4. Difference from Traditional Web Services
✅ Comparison Table
| Item | Traditional Web Service | Rock-Paper-Scissors Project (WLC) |
|---|---|---|
| Backend Server | Required (e.g., Node.js, APIs) | Not needed (Blockchain is backend) |
| Data Storage | Centralized database | Smart Contract (decentralized) |
| Failure Point | Server crash affects service | Blockchain maintains availability |
✅ Why is this possible?
- Blockchain (WorldLand) manages:
- Player registration
- Locking and revealing moves
- Winner determination
- Reward distribution
- The webserver only provides static HTML/JS/CSS files.
- No need for centralized backend or database.
5. Deployment and Execution
✅ Smart Contract Deployment
- Deploy the smart contract using Remix IDE.
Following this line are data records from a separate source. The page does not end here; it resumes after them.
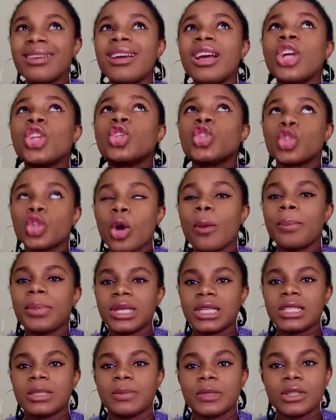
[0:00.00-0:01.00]
topics
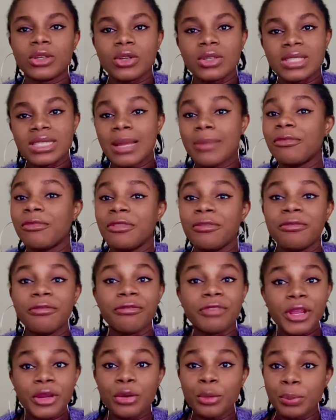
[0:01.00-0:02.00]
because I'm a
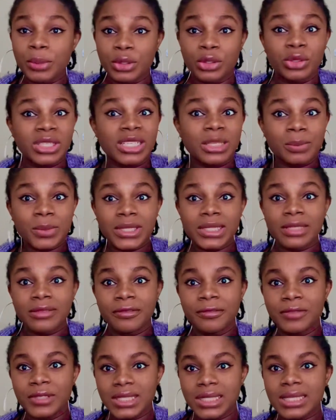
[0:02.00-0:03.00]
very opinionated person
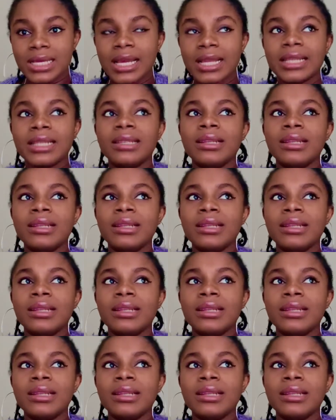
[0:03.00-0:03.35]
physically.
- Compatible with Solidity 0.8.x (London Hardfork).
✅ Frontend Execution
- Frontend webserver runs via npm run dev (lite-server).
- Server address: http://34.64.168.109:3000/
✅ Important:
You only deploy the smart contract.
The webserver is already running at the above address.
Each student connects their own deployed contract to the frontend.
6. Practice Flow
✅ Practice Steps:
- Deploy your smart contract on the WorldLand network using Remix IDE.
- Copy the deployed contract address.
- Open http://34.64.168.109:3000/.
- Paste your contract address and connect.
- Play Rock-Paper-Scissors using WLC!
✅ Additional Notes:
- The frontend interacts directly with the blockchain via Web3.js.
- Full project source code available at:
👉 https://github.com/smin-k/RockPaperScissors
✅ Practice Architecture
- Students deploy their own contracts.
- Connect those contracts to a shared frontend server (already running).
✅ If Deployment Fails
If you experience errors during your own deployment (e.g., network congestion or gas issues),
you can temporarily use the following pre-deployed contract address:
👉 0x94f1454eb686c983D7452Add4FF0fbF2c7F253E4
This contract is already deployed on the WorldLand network and ready to be connected.
✅ Important After Deployment
After deploying your own contract,
please record your deployed contract address in the following spreadsheet:
👉 Contract Address Submission Sheet
This will help us verify and track all participants’ deployments.